• **Problem details**: In your copy of the data below, reproduce every entry exactly and omit the pictures.

Dataset entries:
= = = = = = =
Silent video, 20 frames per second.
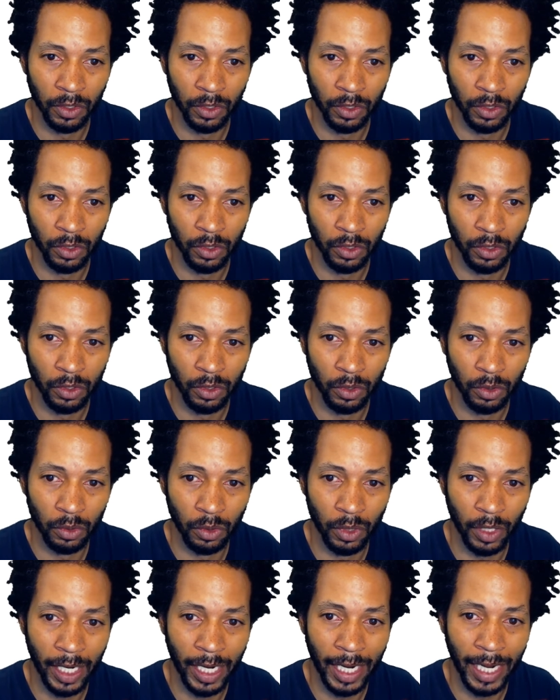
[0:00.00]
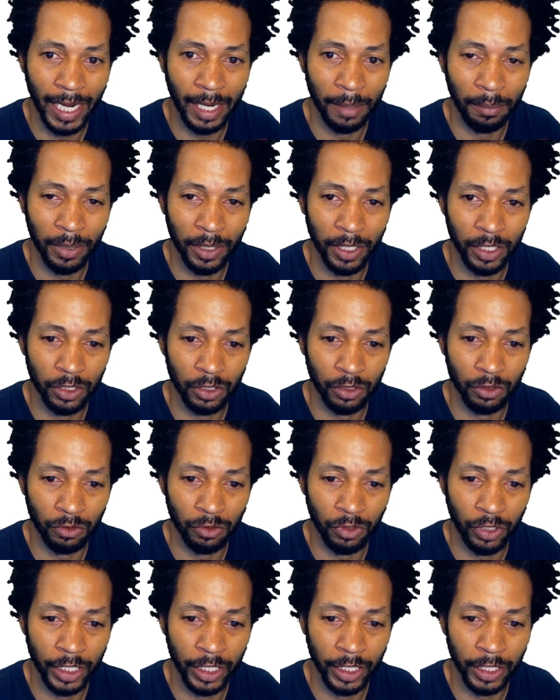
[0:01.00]
to a high pitch
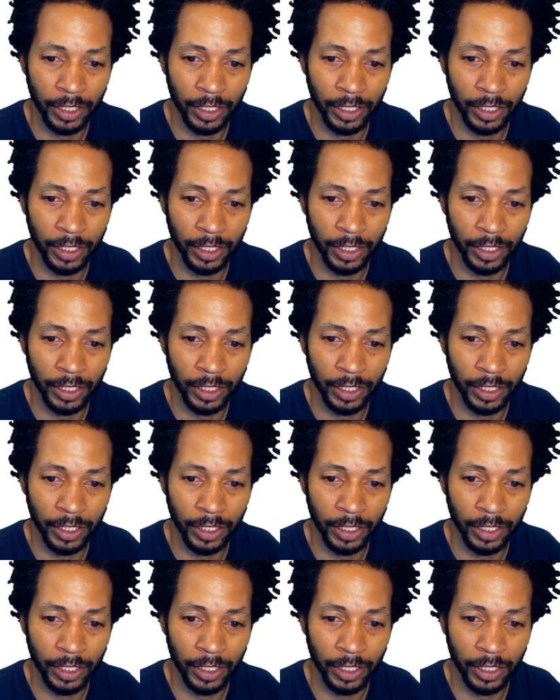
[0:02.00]
green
= = = = = = =
• **Response box**:
Silent video, 20 frames per second.
[0:00.00]
[0:01.00]
to a high pitch
[0:02.00]
green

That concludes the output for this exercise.